- **Directions**:
Please show every line from the entries that carries the word "video".

- **Given data**:

━━━━━━━━━━━━━━━━

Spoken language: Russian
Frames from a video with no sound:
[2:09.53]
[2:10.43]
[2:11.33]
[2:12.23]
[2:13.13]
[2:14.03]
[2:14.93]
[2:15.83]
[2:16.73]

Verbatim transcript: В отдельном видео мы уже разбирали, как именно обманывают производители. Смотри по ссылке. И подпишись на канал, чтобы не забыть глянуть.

━━━━━━━━━━━━━━━━

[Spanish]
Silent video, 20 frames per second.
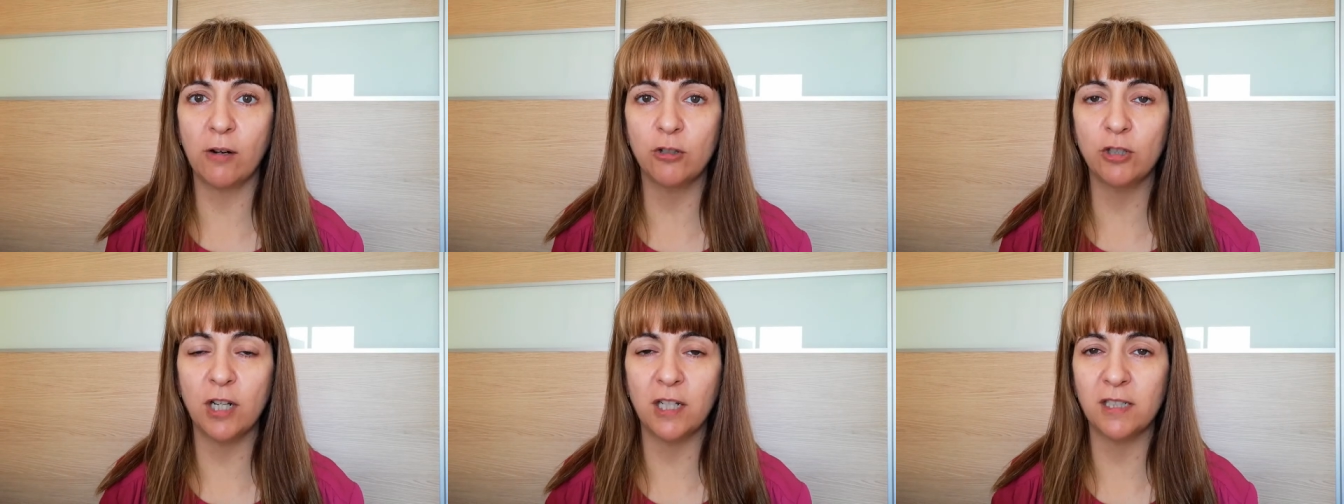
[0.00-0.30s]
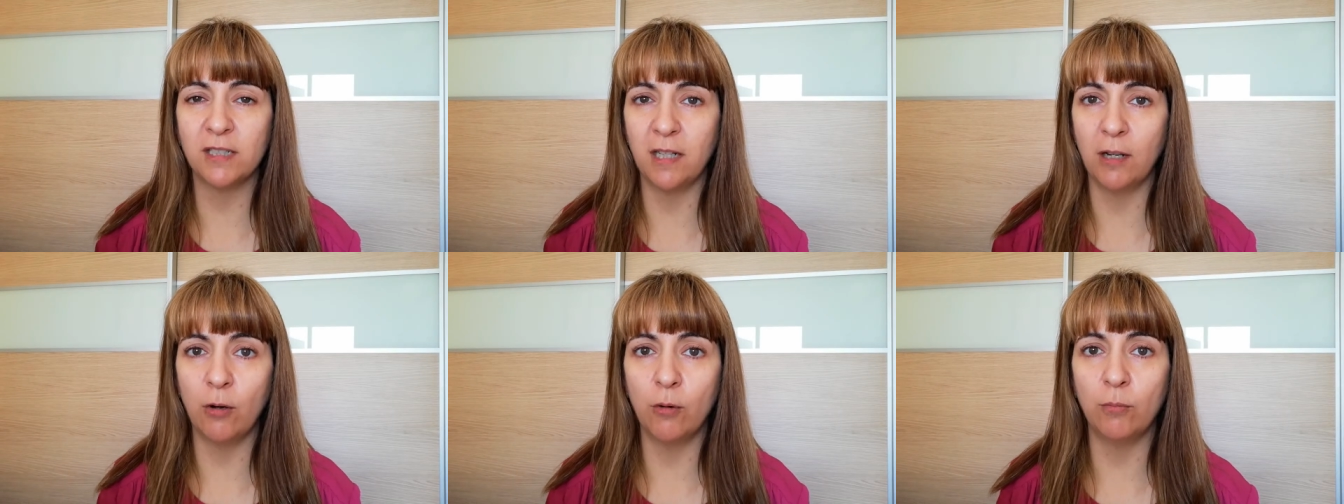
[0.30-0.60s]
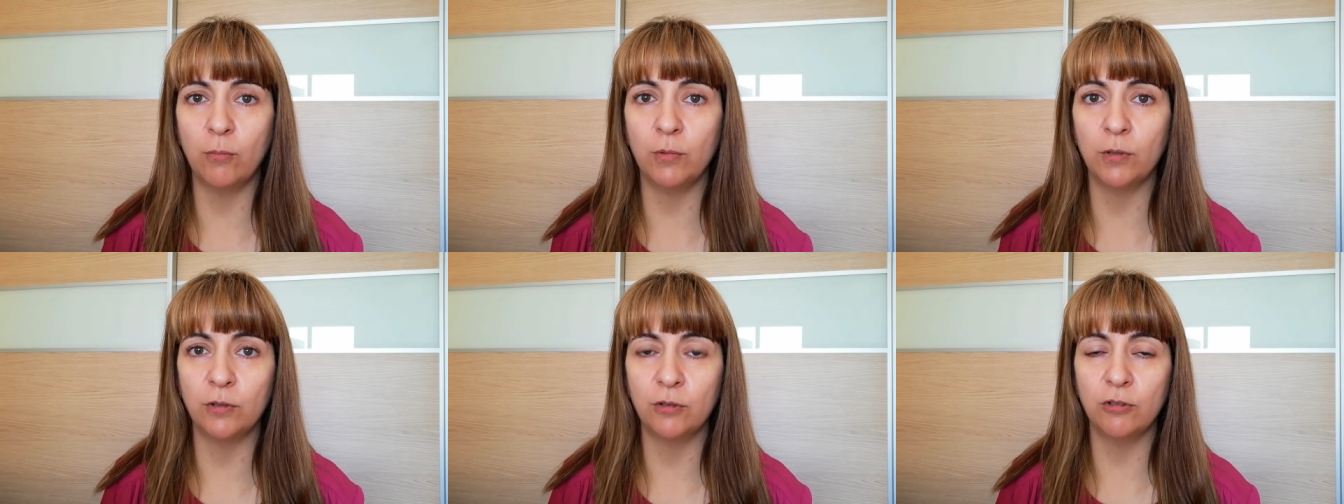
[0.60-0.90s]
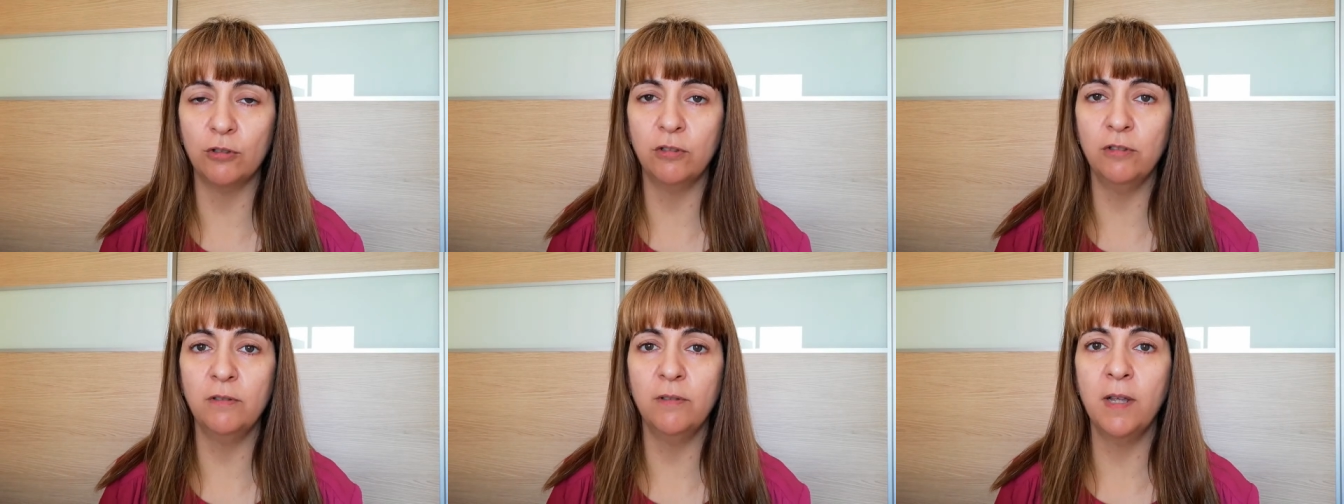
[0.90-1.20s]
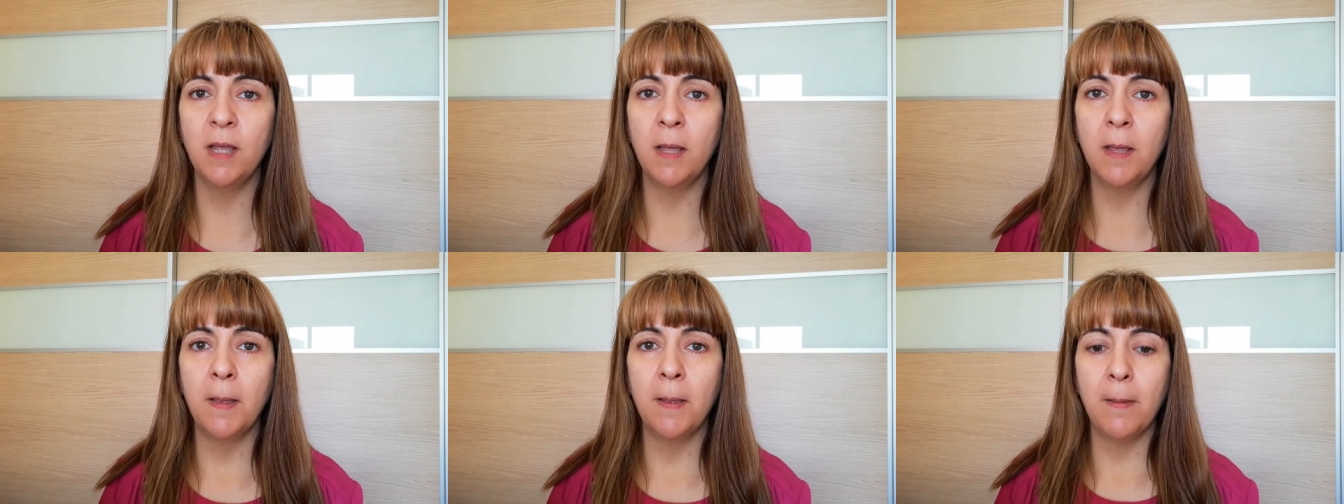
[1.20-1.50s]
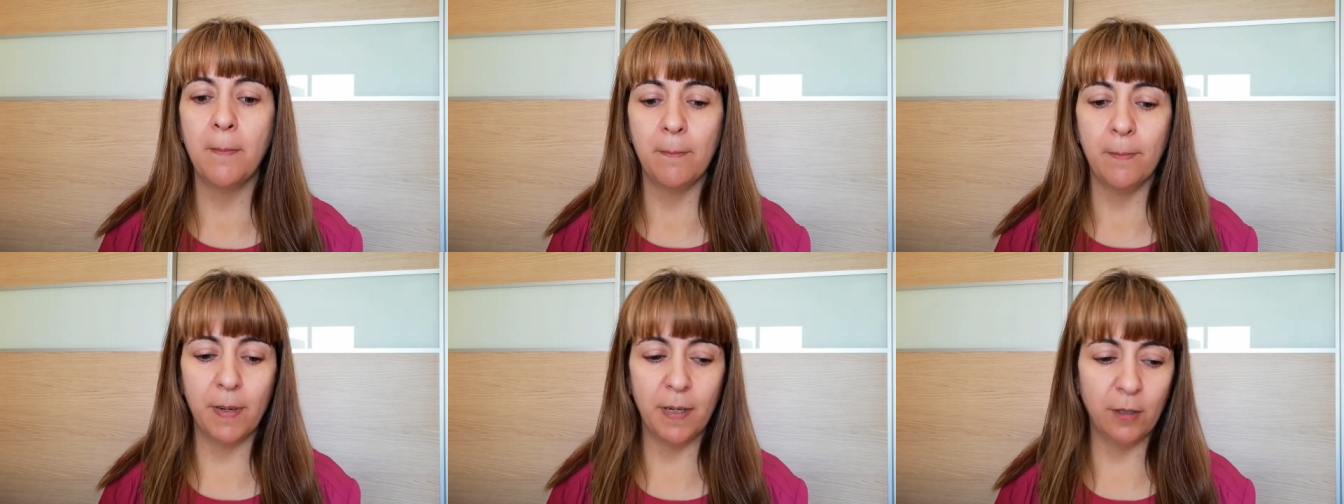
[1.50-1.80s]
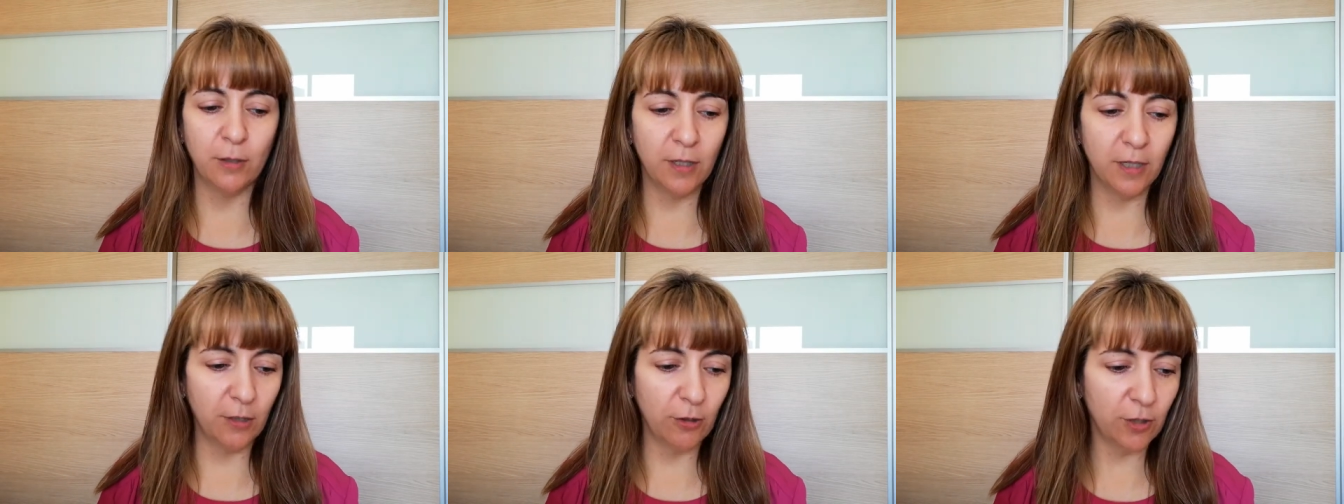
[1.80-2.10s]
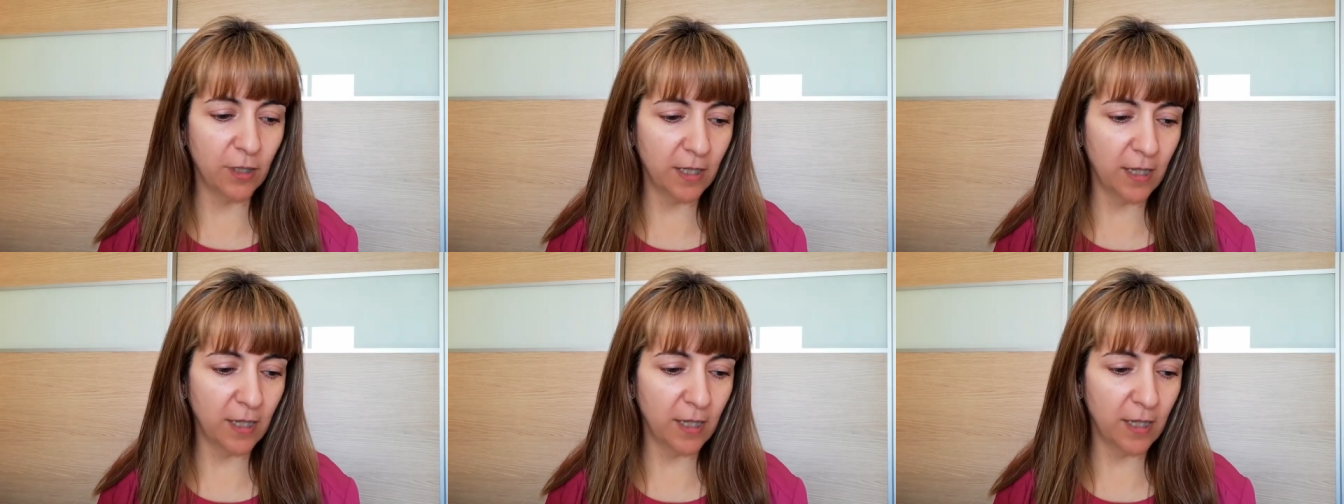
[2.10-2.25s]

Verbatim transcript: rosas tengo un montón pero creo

━━━━━━━━━━━━━━━━

- **Task output**:
Frames from a video with no sound:
Silent video, 20 frames per second.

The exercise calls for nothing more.